Need help with duplicate removal

Discussion in 'C++' started by heidik, Oct 23, 2010.

  1. heidik

    heidik New Member

    Joined:
    Oct 23, 2010
    Messages:
    69
    Likes Received:
    0
    Trophy Points:
    0
    Hello everyone. I am totally new to using STL.

    I have a vector which contains struct type of elements and that struct contains 16 string type of members. There are over 60000 elements in that vector. The vector contains duplicate elements (of struct). I have to remove all the duplicates along with the actual element (having duplicates) and store them in another vector or any container. I copied the whole vector into a multimap. Key and values both contain the same vector e-g in case of simple integers:

    key value
    1 1
    2 2
    3 3
    4 4
    1 1
    3 3
    5 5
    5 5

    and I want it to return:

    (pos) key value
    (1) 1 1 1 (there are two 1s, one at pos 1 and the other one at pos 5)
    (2) 2 2
    (3) 3 3 3 3 (there are three 3s, at pos 3, pos 6 and pos 9)
    (4) 4 4
    (5) 1 1 1
    (6) 3 3 3 3
    (7) 5 5 5
    (8) 5 5 5
    (9) 3 3 3 3

    it works fine with simple ints or string type of vectors but it doesnt work with struct type of elements and instead returns:

    key value
    1 1
    2 2
    3 3
    4 4
    1 1
    3 3
    5 5
    5 5

    that is NO difference.

    Afterwards I want this multimap to contain only the duplicate elements i-e

    (pos) key value
    (1) 1 1 1 (there are two 1s, one at pos 1 and the other one at pos 5)
    (3) 3 3 3 3 (there are three 3s, at pos 3, pos 6 and pos 9)
    (7) 5 5 5

    struct contains string type of variables e-g a, x, y, z and if string x, y, z (i-e excluding variable a) are all equal to each other then convert a and z to int (which I am sure there would be some function in C++ for this type of conversion) and fnd out the the difference between a and z of each such duplicate and then push_back the vector with minimum a-z difference to the original vector. could you please help me do this?
     
  2. jimblumberg

    jimblumberg New Member

    Joined:
    May 30, 2010
    Messages:
    120
    Likes Received:
    29
    Trophy Points:
    0
    Please don't double post.

    Please show what you have tried.

    Also please provide a small sample of your input file (10 records max).

    Jim
     
  3. heidik

    heidik New Member

    Joined:
    Oct 23, 2010
    Messages:
    69
    Likes Received:
    0
    Trophy Points:
    0
    Actually I dont have the code for string type vectors.
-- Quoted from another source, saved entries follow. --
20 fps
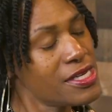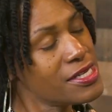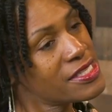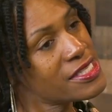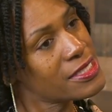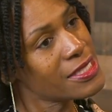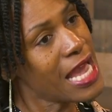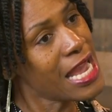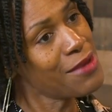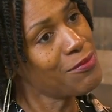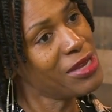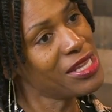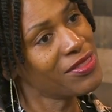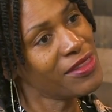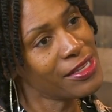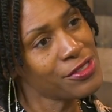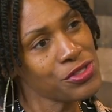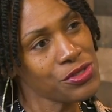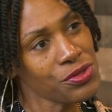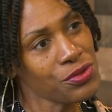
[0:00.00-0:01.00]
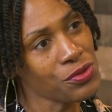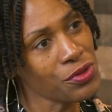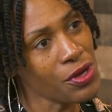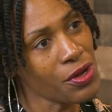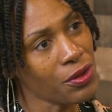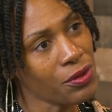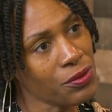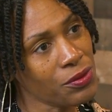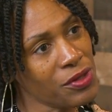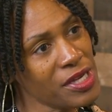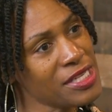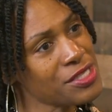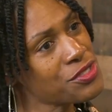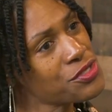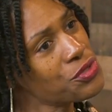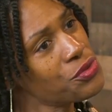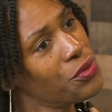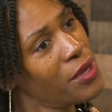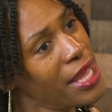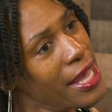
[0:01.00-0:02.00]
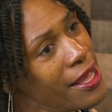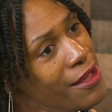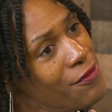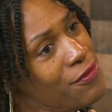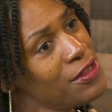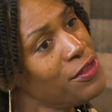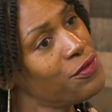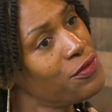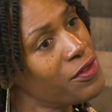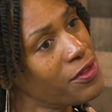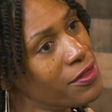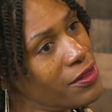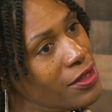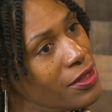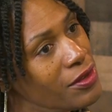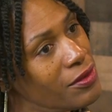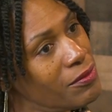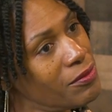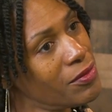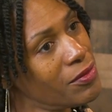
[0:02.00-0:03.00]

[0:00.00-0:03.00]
the assignment that you know is too heavy for them.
It is on my office PC (along with the data file). However I have the code for int type vectors I was working on at home (not struct type vectors because I dont know how to do it with structs and that's what my problem is).

    Code:
     multimap<vector<int>::iterator,vector<int>::iterator> mymm;
     multimap<vector<int>::iterator,vector<int>::iterator>::iterator it;
        pair<multimap<vector<int>::iterator,vector<int>::iterator>::iterator,multimap<vector<int>::iterator,vector<int>::iterator>::iterator> ret;
    
        for(vector<int>::iterator j = vPred.begin(); j != vPred.end(); j++)
        {    
            mymm.insert(pair<vector<int>::iterator,vector<int>::iterator>(j, j));    
        }
    
        /*for (it = mymm.begin(); it != mymm.end(); ++it)
        {
                   std::cout << "(key = first): " << *it->first << endl;
                   std::cout << "(value = second): " << *it->second << std::endl;
        }*/
    
        for (multimap<vector<int>::iterator,vector<int>::iterator>::iterator itr = mymm.begin(); itr != mymm.end(); ++itr)
        {
            cout << *itr->first << " => ";
            
            ret = mymm.equal_range(itr->first);
    
            for (it = ret.first; it != ret.second; ++it)
            {
                      cout << *((*it).second) << endl;
            }
            cout << endl;
        }
    
    The struct is: (I am unable to do it with structs but just with simple strings and ints)

    Code:
    struct MyPred
    {
       int a, x, y, z; (which should actually be of type string)
    };
    
    and the file contains something like this:

    startDateTime (yyyy/mm/dd hh:mm:ss), TrID, OrdID, Vol, Price ..... EndDate (yyyy/mm/dd hh:mm:ss). All are string variables e-g the TrID could be "TDX6I70MNH". Same is the case with OrdID and so on. I need to match the variables from TrID till EndDate for equality and if all match then find the time difference between EndDate and startDate and push_back the element which has minimum difference between the two times.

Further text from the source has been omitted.